Marking 20 years
of bold journalism,
reader supported.
Opinion
BC Politics
Housing

With Portland Hotel Society in Crosshairs, Who Will Take Risks?

Province has yet to make its case, but a chill is already falling on DTES.

Ian Gill 4 Mar 2014TheTyee.ca

Ian Gill's Tyee column, The Poor Mouth, appears every two weeks or so. Gill lives and writes in Vancouver, and works on social innovation initiatives. Find his previous pieces in The Tyee here, and find him on Twitter @gillwave.

image atom
Couple resting in a Downtown Eastside alley: PHS has innovated to serve 'a population that is challenged, and challenging' says one housing advocate. Photo by popeye logic from Your BC: The Tyee's Photo Pool.

As The Tyee is reporting today, Rich Coleman is in the final stages of ordering a drone flight over Vancouver's Downtown Eastside. His intended target will be the Portland Hotel Society and his weapon of choice is likely to be a court filing leading to the society being placed in receivership.

Coleman is British Columbia's deputy premier and, most pertinent in this case, minister responsible for housing. That means he is the minister in charge of BC Housing.

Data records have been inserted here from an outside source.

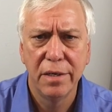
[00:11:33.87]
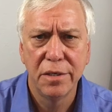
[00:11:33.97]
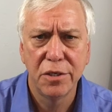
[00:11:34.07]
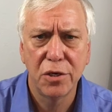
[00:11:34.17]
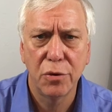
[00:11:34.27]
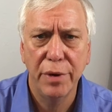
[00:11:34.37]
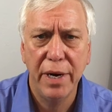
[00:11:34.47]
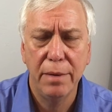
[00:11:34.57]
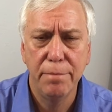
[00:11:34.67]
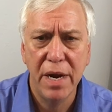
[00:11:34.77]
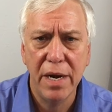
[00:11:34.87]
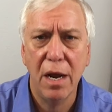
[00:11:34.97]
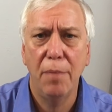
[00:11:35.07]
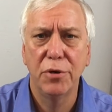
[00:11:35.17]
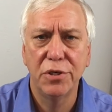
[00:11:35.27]
to create many
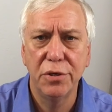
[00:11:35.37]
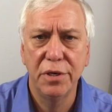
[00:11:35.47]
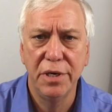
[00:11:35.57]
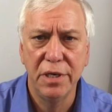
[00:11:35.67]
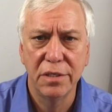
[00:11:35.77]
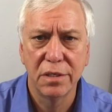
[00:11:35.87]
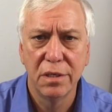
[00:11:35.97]
opportunities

Last November, BC Housing -- a major funder of PHS -- ordered Deloitte to do an arm's-length audit of the society after conducting its own review of PHS's management of 17 different government-funded programs.

PHS, a non-profit society, provides social housing and support for people with mental illnesses and chronic substance-abuse issues on the Downtown Eastside. It operates Insite, a supervised safe-injection site, in partnership with Vancouver Coastal Health.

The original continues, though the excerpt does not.